• Exercise directions: For this exercise, the reply is the listing below, reproduced exactly.

• Dataset excerpts:
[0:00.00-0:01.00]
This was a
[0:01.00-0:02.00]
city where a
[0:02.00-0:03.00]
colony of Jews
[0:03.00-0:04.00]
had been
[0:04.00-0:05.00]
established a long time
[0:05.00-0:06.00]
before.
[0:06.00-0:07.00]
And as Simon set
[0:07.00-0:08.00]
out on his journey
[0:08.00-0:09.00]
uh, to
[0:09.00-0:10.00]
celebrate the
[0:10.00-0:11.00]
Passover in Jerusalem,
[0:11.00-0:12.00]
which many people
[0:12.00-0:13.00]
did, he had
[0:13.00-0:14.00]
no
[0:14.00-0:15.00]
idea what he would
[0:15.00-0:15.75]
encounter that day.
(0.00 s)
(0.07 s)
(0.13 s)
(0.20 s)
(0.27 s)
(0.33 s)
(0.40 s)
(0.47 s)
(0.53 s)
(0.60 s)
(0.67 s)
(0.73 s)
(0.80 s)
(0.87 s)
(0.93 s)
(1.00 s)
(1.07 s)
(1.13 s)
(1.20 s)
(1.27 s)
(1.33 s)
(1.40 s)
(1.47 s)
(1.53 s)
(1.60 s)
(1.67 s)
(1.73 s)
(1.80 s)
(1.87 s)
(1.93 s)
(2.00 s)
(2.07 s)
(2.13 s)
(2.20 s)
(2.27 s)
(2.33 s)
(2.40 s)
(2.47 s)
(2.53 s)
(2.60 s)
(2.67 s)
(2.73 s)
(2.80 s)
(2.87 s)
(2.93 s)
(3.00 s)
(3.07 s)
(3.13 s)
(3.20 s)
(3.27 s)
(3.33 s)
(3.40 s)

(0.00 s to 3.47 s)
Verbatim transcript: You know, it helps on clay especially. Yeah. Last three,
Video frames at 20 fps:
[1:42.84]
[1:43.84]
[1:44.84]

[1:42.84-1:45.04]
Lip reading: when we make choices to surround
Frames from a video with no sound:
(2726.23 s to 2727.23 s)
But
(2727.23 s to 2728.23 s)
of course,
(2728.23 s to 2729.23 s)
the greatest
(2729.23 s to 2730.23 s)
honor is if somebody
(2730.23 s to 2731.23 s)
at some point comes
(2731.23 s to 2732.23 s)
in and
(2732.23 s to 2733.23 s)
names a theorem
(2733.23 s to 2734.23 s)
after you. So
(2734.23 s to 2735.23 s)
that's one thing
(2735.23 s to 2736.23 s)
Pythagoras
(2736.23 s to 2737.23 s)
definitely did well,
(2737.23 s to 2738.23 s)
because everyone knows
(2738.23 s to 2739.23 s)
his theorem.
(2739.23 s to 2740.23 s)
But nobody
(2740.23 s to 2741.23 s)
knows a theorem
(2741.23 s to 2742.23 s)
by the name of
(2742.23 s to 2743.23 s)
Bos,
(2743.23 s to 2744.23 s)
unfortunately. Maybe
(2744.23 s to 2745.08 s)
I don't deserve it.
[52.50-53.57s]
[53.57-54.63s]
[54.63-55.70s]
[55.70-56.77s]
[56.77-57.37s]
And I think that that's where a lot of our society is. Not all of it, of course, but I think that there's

• Exercise answer:
[0:00.00-0:01.00]
This was a
[0:01.00-0:02.00]
city where a
[0:02.00-0:03.00]
colony of Jews
[0:03.00-0:04.00]
had been
[0:04.00-0:05.00]
established a long time
[0:05.00-0:06.00]
before.
[0:06.00-0:07.00]
And as Simon set
[0:07.00-0:08.00]
out on his journey
[0:08.00-0:09.00]
uh, to
[0:09.00-0:10.00]
celebrate the
[0:10.00-0:11.00]
Passover in Jerusalem,
[0:11.00-0:12.00]
which many people
[0:12.00-0:13.00]
did, he had
[0:13.00-0:14.00]
no
[0:14.00-0:15.00]
idea what he would
[0:15.00-0:15.75]
encounter that day.
(0.00 s)
(0.07 s)
(0.13 s)
(0.20 s)
(0.27 s)
(0.33 s)
(0.40 s)
(0.47 s)
(0.53 s)
(0.60 s)
(0.67 s)
(0.73 s)
(0.80 s)
(0.87 s)
(0.93 s)
(1.00 s)
(1.07 s)
(1.13 s)
(1.20 s)
(1.27 s)
(1.33 s)
(1.40 s)
(1.47 s)
(1.53 s)
(1.60 s)
(1.67 s)
(1.73 s)
(1.80 s)
(1.87 s)
(1.93 s)
(2.00 s)
(2.07 s)
(2.13 s)
(2.20 s)
(2.27 s)
(2.33 s)
(2.40 s)
(2.47 s)
(2.53 s)
(2.60 s)
(2.67 s)
(2.73 s)
(2.80 s)
(2.87 s)
(2.93 s)
(3.00 s)
(3.07 s)
(3.13 s)
(3.20 s)
(3.27 s)
(3.33 s)
(3.40 s)

(0.00 s to 3.47 s)
Verbatim transcript: You know, it helps on clay especially. Yeah. Last three,
Video frames at 20 fps:
[1:42.84]
[1:43.84]
[1:44.84]

[1:42.84-1:45.04]
Lip reading: when we make choices to surround
Frames from a video with no sound:
(2726.23 s to 2727.23 s)
But
(2727.23 s to 2728.23 s)
of course,
(2728.23 s to 2729.23 s)
the greatest
(2729.23 s to 2730.23 s)
honor is if somebody
(2730.23 s to 2731.23 s)
at some point comes
(2731.23 s to 2732.23 s)
in and
(2732.23 s to 2733.23 s)
names a theorem
(2733.23 s to 2734.23 s)
after you. So
(2734.23 s to 2735.23 s)
that's one thing
(2735.23 s to 2736.23 s)
Pythagoras
(2736.23 s to 2737.23 s)
definitely did well,
(2737.23 s to 2738.23 s)
because everyone knows
(2738.23 s to 2739.23 s)
his theorem.
(2739.23 s to 2740.23 s)
But nobody
(2740.23 s to 2741.23 s)
knows a theorem
(2741.23 s to 2742.23 s)
by the name of
(2742.23 s to 2743.23 s)
Bos,
(2743.23 s to 2744.23 s)
unfortunately. Maybe
(2744.23 s to 2745.08 s)
I don't deserve it.
[52.50-53.57s]
[53.57-54.63s]
[54.63-55.70s]
[55.70-56.77s]
[56.77-57.37s]
And I think that that's where a lot of our society is. Not all of it, of course, but I think that there's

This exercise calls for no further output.